The other three 25 percent partners in Inness are Charles Blaichman of CB Developers, a decades-long part-time Woodstocker; Michael Barry of Ironstate Development in Hoboken; and Scott Shnay of SK Development Group in New York City. The three downstate developer entities have collaborated as joint owners on hundreds of millions of dollars of properties in New York City.
The three are also partners in Hudson Valley Kingston Development LLC, the current multi-site bed-and-breakfast development in the Kingston Stockade neighborhood whose flagship restaurant and B&B, the former bank at 301 Wall Street, is scheduled to open soon. Ironstate last year lost a bidding war for the Kingston school district’s Cioni Building to another New York City developer.
Somer said he met Blaichman a couple of years ago through the auspices of local broker Nan Potter. Somer was looking for office space in Kingston. The two entrepreneurs discovered they shared an interest in transforming exurban locations with a sense of place and belonging into successful business environments.
The soft-spoken Somer explained to the IDA last Wednesday how the reworked Rondout golf course would occupy half the land and the resort the other half. He explained how Inness’ business model (the name is a tip of the hat to nineteenth-century Hudson Valley impressionist landscape painter George Inness) differed from that of the financially troubled Hudson Valley Resort (which “wasn’t really a resort”). It would have a retail element and a golf-membership base, and would be “design-oriented” (Somer and his wife have strong backgrounds in that expertise). It would appeal to three market segments: weekenders without second homes, weekenders with second homes, and local people.
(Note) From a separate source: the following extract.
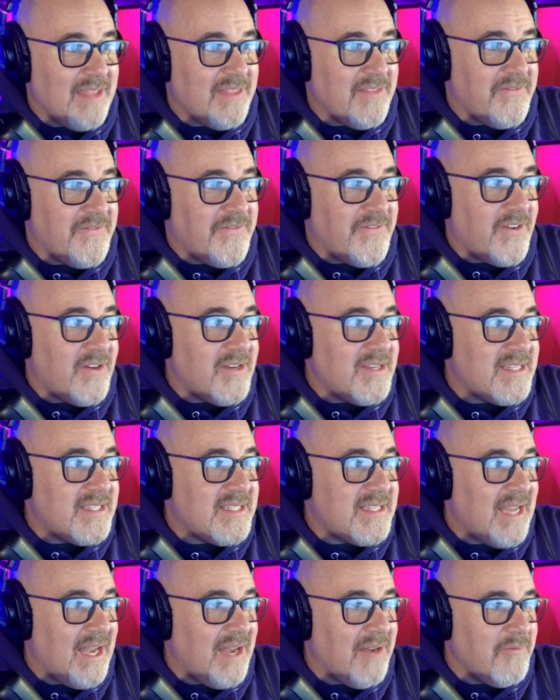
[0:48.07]
The first
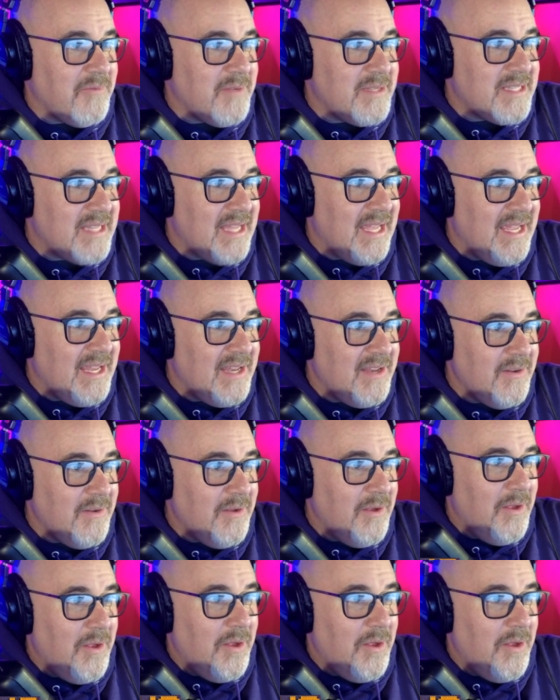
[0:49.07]
set it was in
The Accord location, Somer said, would encourage tie-ins with local agritourism, recreational and cultural activities, and with the area landscape itself. He explained later in the week that he was seeking to create a destination centered on the beauty of the region, with activities both on and off the property. The various things to do would “play off each other” and build a core of people “united by a sense of place and belonging.”
Noting the large equity portion of the project, the IDA members wondered why the applicant needed the tax break. New York State is more concerned with developers creating the number of jobs they promise than with their need for the available tax breaks. The Ulster IDA application reads, “Would this Project be undertaken but for the Agency’s financial assistance?”
“No” is the de-facto default answer. A “yes” would entail rejection of the application. Why apply for something one doesn’t need?
The six IDA members (Rick Jones recused himself because of his former involvement in Rochester planning) were cautious in their assessments. “You’re creating a destination resort,” ventured agency chair Randall Leverette. “Not a golf club but an events place.”
“It’s an aggressive project with a lot of unknowns,” said member Jim Malcolm.
The IDA instructed staff to set up a public hearing for Inness NY, LLC in Rochester. Somer expressed the expectation of local support for the project, as did Rochester town supervisor Mike Baden.